Bagi seorang Nurinwa Ki S. Hendrowinoto tampaknya perjalanan adalah sebuah sejarah membuahkan berbagai perenungan yang kemudian dituangkan dalam buku ‘PIETA, Senandung Indonesia Raya’.
Polimedia Publishing dan KPG (Kepustakaan Populer Gramedia) menggelar acara peluncuran dan bedah buku ‘PIETA, Senandung Indonesia Raya’ karya Nurinwa Ki S. Hendrowinoto dengan pembahas Frans M. Parera dan Ayu Utami serta moderator DR. Purnomo di Hall Tower Politeknik Negeri Media Kreatif Jl. Srengseng Sawah Raya, Jagakarsa, Jakarta Selatan, Selasa, 12 Mei 2015.
Ayu Utami menyoroti buku tersebut antara lain Pieta yang berasal dari Piety yang berarti penderitaan. Buku ini bukan biografi tapi sebuah memoar perjalanan. Kalau kita melakukan perjalanan sebenarnya kita tidak hanya perjalanan fisik, tapi juga perjalanan batin.
“Perjalanan fisiknya ke Eropa, tapi perjalanan batinnya cenderung ke Tanah Air. Perjalanan fisiknya hanya beberapa hari, tapi perjalanan batinnya membawa dia ke lapisan-lapisan masa lalu yang dialami dan juga berbagai lagu yang dihayati,” ucap Ayu.

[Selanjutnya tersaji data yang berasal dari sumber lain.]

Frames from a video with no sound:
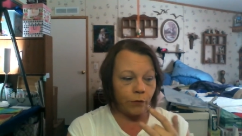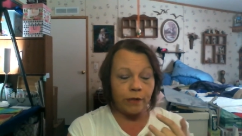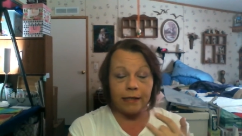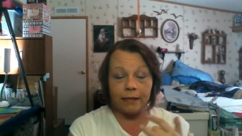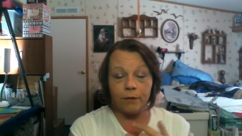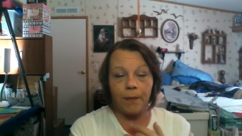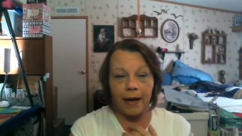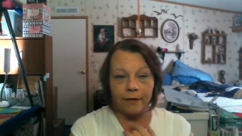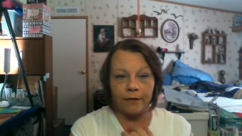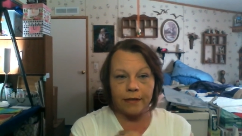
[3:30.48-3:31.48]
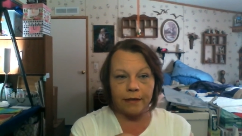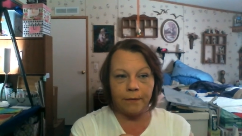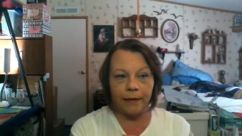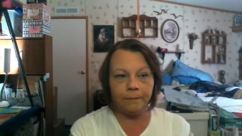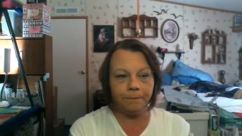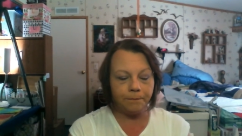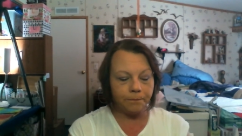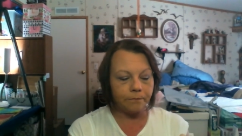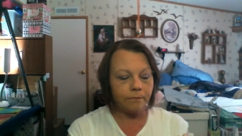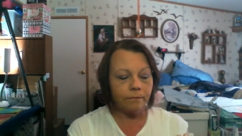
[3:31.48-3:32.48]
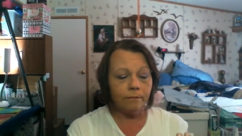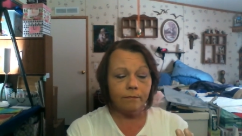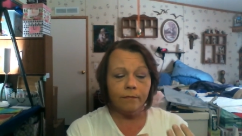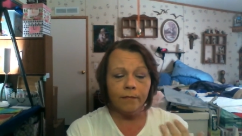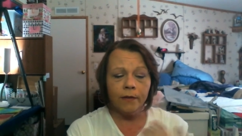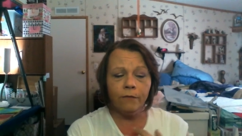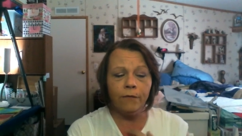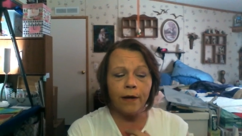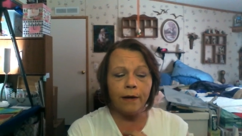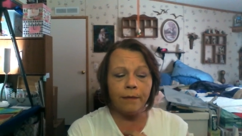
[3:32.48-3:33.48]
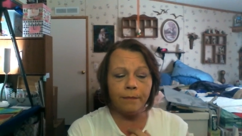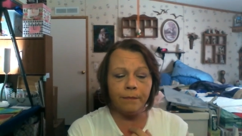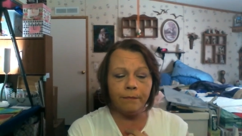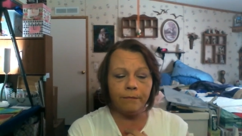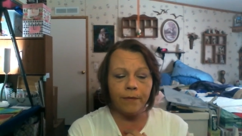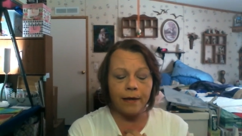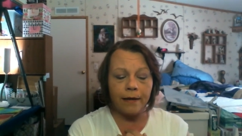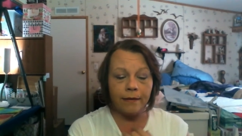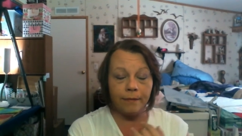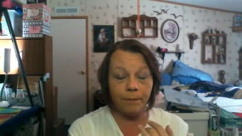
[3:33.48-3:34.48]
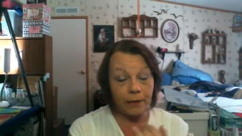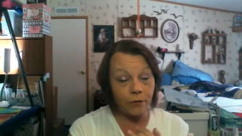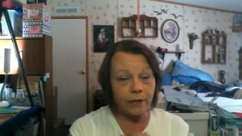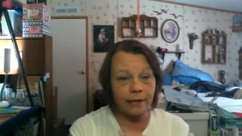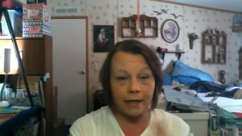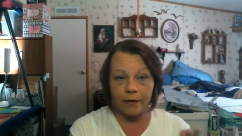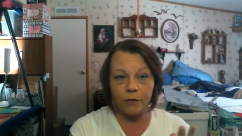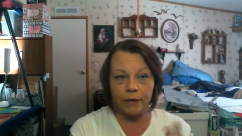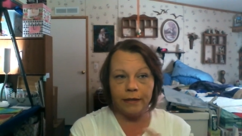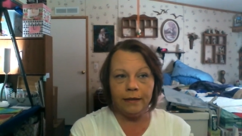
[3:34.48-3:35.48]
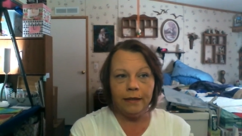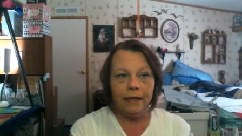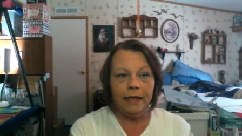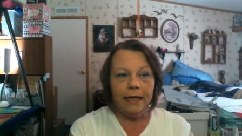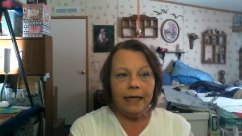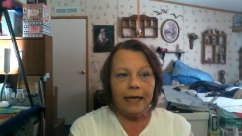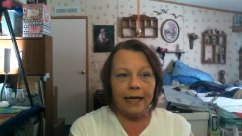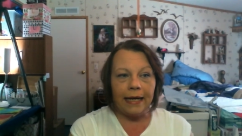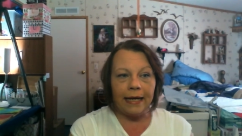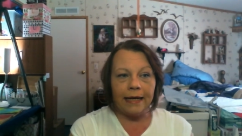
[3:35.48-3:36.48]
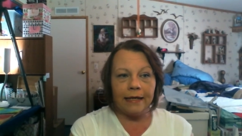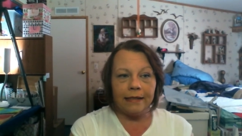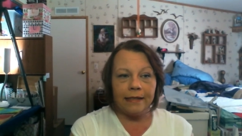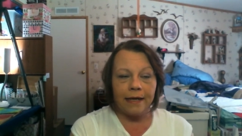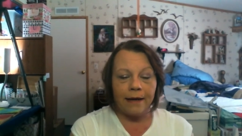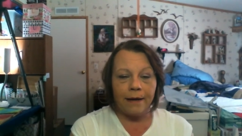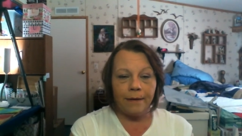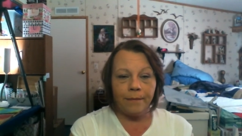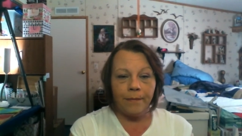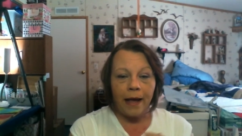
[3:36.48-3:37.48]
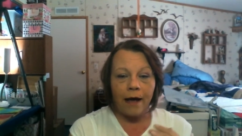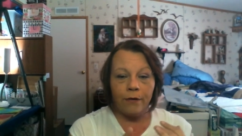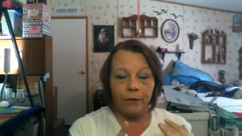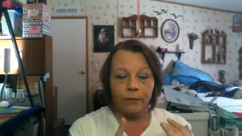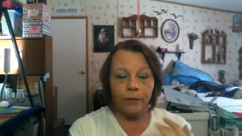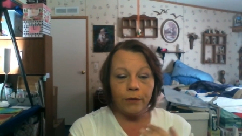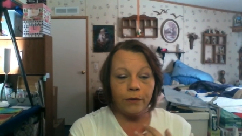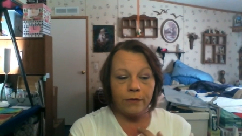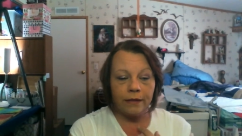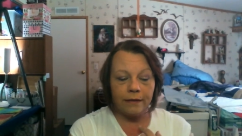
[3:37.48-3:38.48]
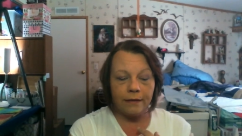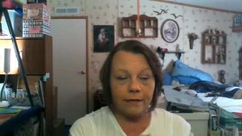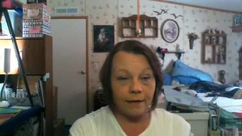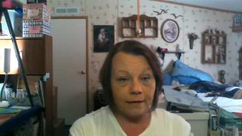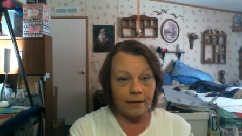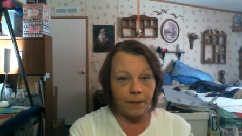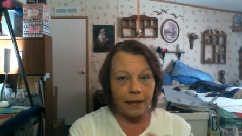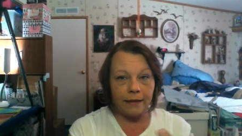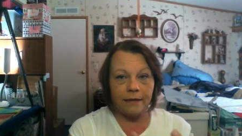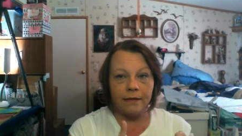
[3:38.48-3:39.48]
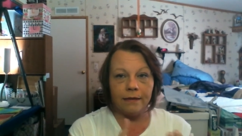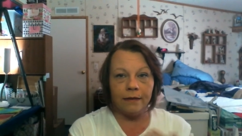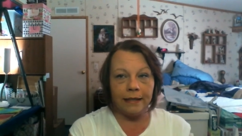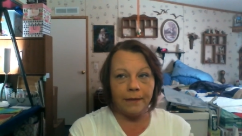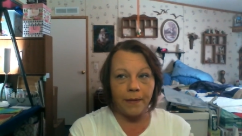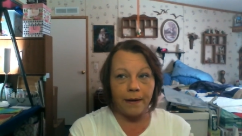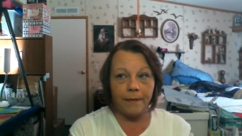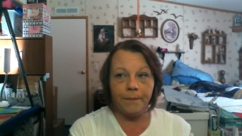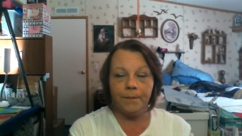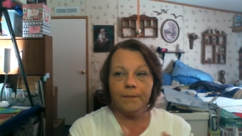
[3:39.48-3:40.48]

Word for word: or stencil patterns anyway, from uh, Pinterest actually, and um, how to load those into Design Space, clean them up,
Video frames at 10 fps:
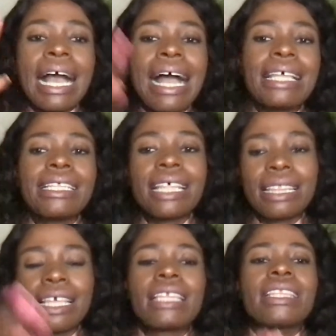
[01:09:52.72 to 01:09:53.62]
Other than
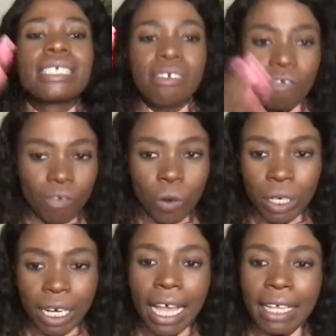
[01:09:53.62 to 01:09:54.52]
that, there's a
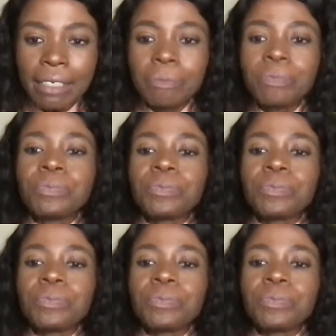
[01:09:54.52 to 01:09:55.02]
phone line.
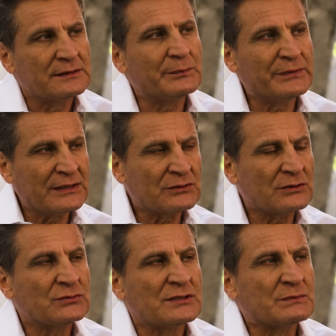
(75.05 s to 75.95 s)
They break
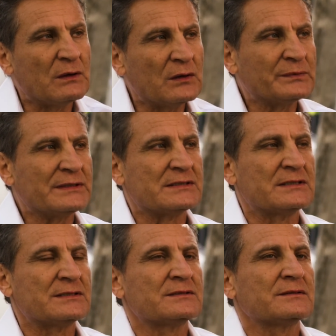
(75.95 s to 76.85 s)
down to small
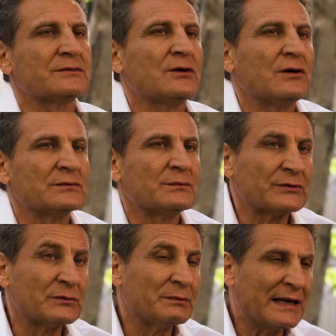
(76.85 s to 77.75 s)
pieces called
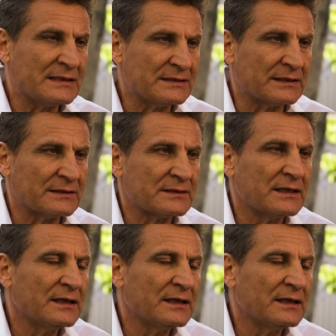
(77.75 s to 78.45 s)
microplastics.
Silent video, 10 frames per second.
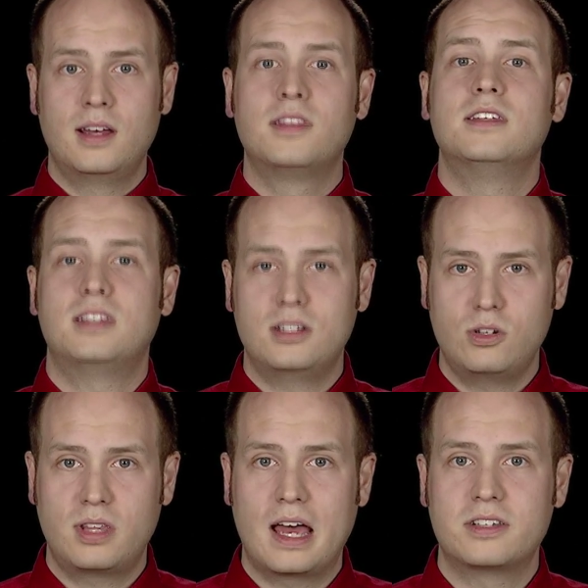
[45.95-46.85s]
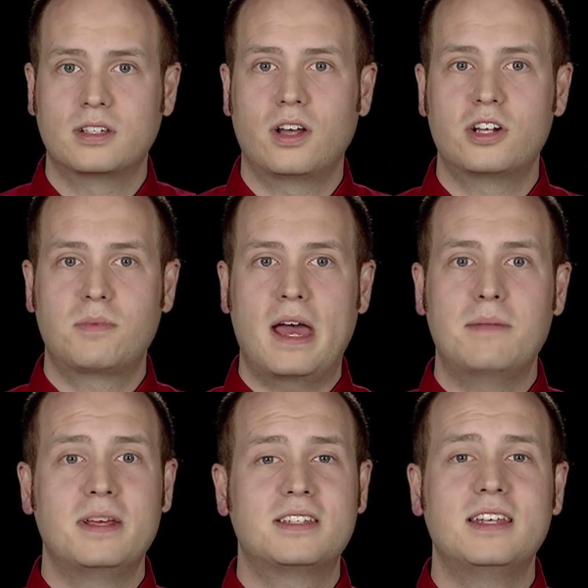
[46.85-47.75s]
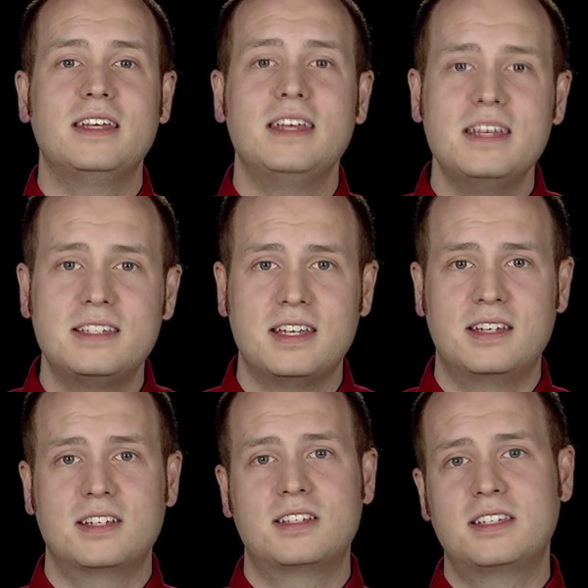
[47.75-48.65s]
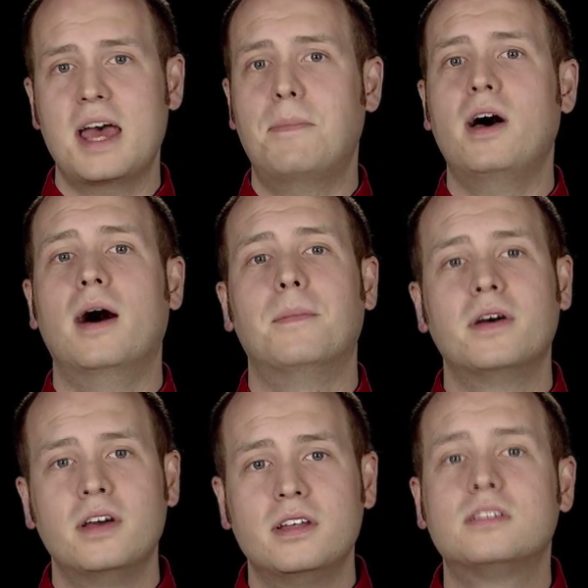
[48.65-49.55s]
The C2000 LaunchPad makes it easy to step up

Lebih lanjut, Ayu lebih dalam membahas bukunya, bahwa yang menarik dalam buku ini, hadirnya figur ibu. Patung Pieta menggambarkan seorang ibu menerima anaknya yang mati. Ibu yang berduka. Itu tragedi kemanusiaan yang terus ada dari dulu sampai sekarang. “Misalnya, dalam bencana maupun peperangan, banyak ibu yang kehilangan anaknya. Ibu yang menerima kehilangan anaknya itu luar biasa, kalau kita baca bukunya kita juga akan mendapatkan cerita tentang ibunya sang penulis. Dalam buku ini, Pak Nur begitu
menghormati figur ibu yang begitu luhur, yang tidak hanya ibu kandungnya sendiri, tapi juga ibu para presiden Indonesia, “ tandasnya.
Adapun Frans M. Parera mengupas buku tersebut bahwa semula Pieta mungkin kado seorang anak kepada ibu. Dikerangkai kisah tur keliling Eropa, Pieta tak melulu mencatat cerita perjalanan pribadi. Karya sastra-biografi ini merupakan testimonium Nurinwa sebagai aktivis sosial atas tema-tema besar kehidupan manusia dan eksperimentasi diri bercermin kepada Soekarno Si Manusia Derita. “Nurinwa seorang pencerita yang piawai. Dengan luwes ia mengajak pembaca berlari-lari dan berpindah mengunjungi beragam tempat dan peristiwa dari panggung gladiator Riawi ke pekarangan depan rumah tempat adu semut gladiator, dari toko soto langganan ibunya ke cerita Cornellis de Houtman. Akan tetapi yang pertama-tama perlu diapresiasi dari karya Nurinwa adalah bahwa doktor sosiologi ini tidak berteori. Ia berkisah, “ ungkapnya.